◆ DATASET EXTRACT ◆
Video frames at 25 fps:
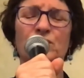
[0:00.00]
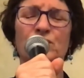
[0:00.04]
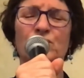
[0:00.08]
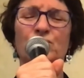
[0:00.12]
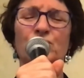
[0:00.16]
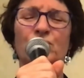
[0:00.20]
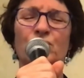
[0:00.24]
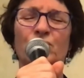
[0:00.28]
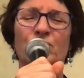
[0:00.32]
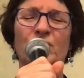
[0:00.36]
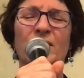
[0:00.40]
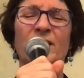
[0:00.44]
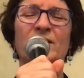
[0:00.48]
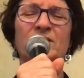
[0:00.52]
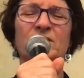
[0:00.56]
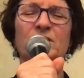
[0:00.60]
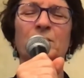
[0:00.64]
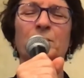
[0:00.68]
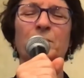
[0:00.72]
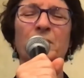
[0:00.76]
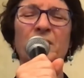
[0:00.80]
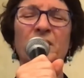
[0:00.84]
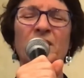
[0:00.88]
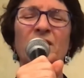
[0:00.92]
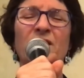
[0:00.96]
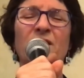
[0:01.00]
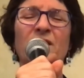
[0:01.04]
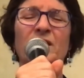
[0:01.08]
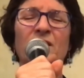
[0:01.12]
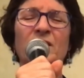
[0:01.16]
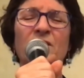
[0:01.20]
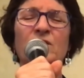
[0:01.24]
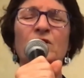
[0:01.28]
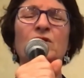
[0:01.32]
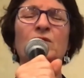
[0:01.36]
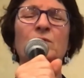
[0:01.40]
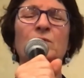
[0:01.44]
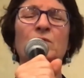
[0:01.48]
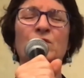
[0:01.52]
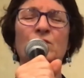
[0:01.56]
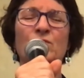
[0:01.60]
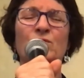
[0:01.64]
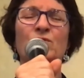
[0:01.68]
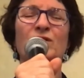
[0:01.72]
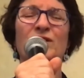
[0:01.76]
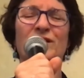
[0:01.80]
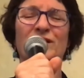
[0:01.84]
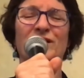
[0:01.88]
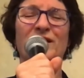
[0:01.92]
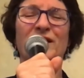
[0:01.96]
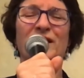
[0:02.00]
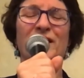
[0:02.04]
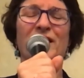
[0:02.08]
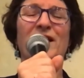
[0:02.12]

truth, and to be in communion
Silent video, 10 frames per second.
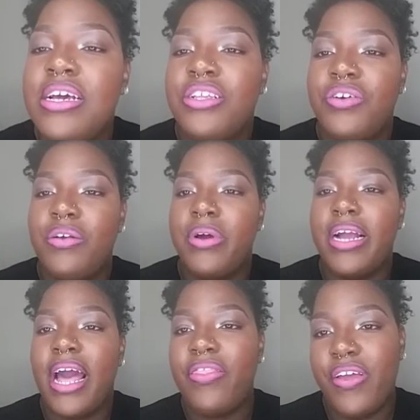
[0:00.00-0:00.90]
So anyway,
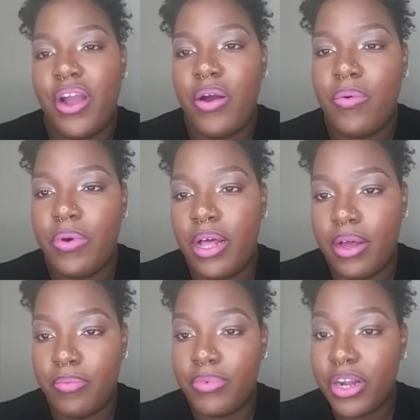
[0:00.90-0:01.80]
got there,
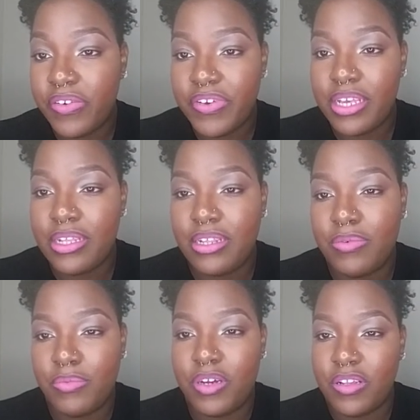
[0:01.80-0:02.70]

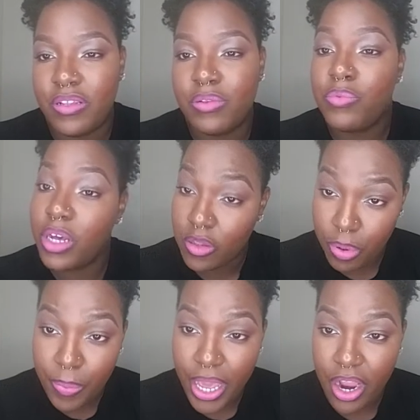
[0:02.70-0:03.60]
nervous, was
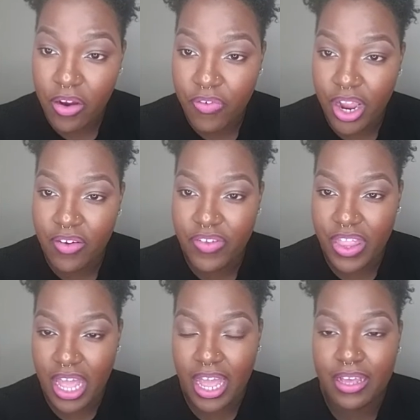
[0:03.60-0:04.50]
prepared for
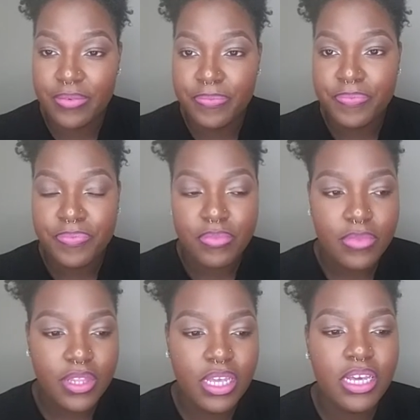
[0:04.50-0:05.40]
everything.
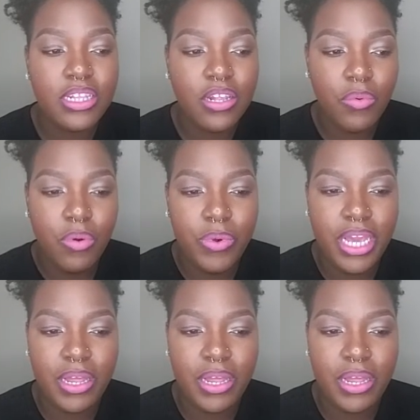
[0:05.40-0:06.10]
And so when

◆ PROBLEM TO SOLVE ◆
Excluding pictures, reproduce the listing above exactly as it stands.

◆ ANSWER TO THE PROBLEM ◆
Video frames at 25 fps:
[0:00.00]
[0:00.04]
[0:00.08]
[0:00.12]
[0:00.16]
[0:00.20]
[0:00.24]
[0:00.28]
[0:00.32]
[0:00.36]
[0:00.40]
[0:00.44]
[0:00.48]
[0:00.52]
[0:00.56]
[0:00.60]
[0:00.64]
[0:00.68]
[0:00.72]
[0:00.76]
[0:00.80]
[0:00.84]
[0:00.88]
[0:00.92]
[0:00.96]
[0:01.00]
[0:01.04]
[0:01.08]
[0:01.12]
[0:01.16]
[0:01.20]
[0:01.24]
[0:01.28]
[0:01.32]
[0:01.36]
[0:01.40]
[0:01.44]
[0:01.48]
[0:01.52]
[0:01.56]
[0:01.60]
[0:01.64]
[0:01.68]
[0:01.72]
[0:01.76]
[0:01.80]
[0:01.84]
[0:01.88]
[0:01.92]
[0:01.96]
[0:02.00]
[0:02.04]
[0:02.08]
[0:02.12]

truth, and to be in communion
Silent video, 10 frames per second.
[0:00.00-0:00.90]
So anyway,
[0:00.90-0:01.80]
got there,
[0:01.80-0:02.70]

[0:02.70-0:03.60]
nervous, was
[0:03.60-0:04.50]
prepared for
[0:04.50-0:05.40]
everything.
[0:05.40-0:06.10]
And so when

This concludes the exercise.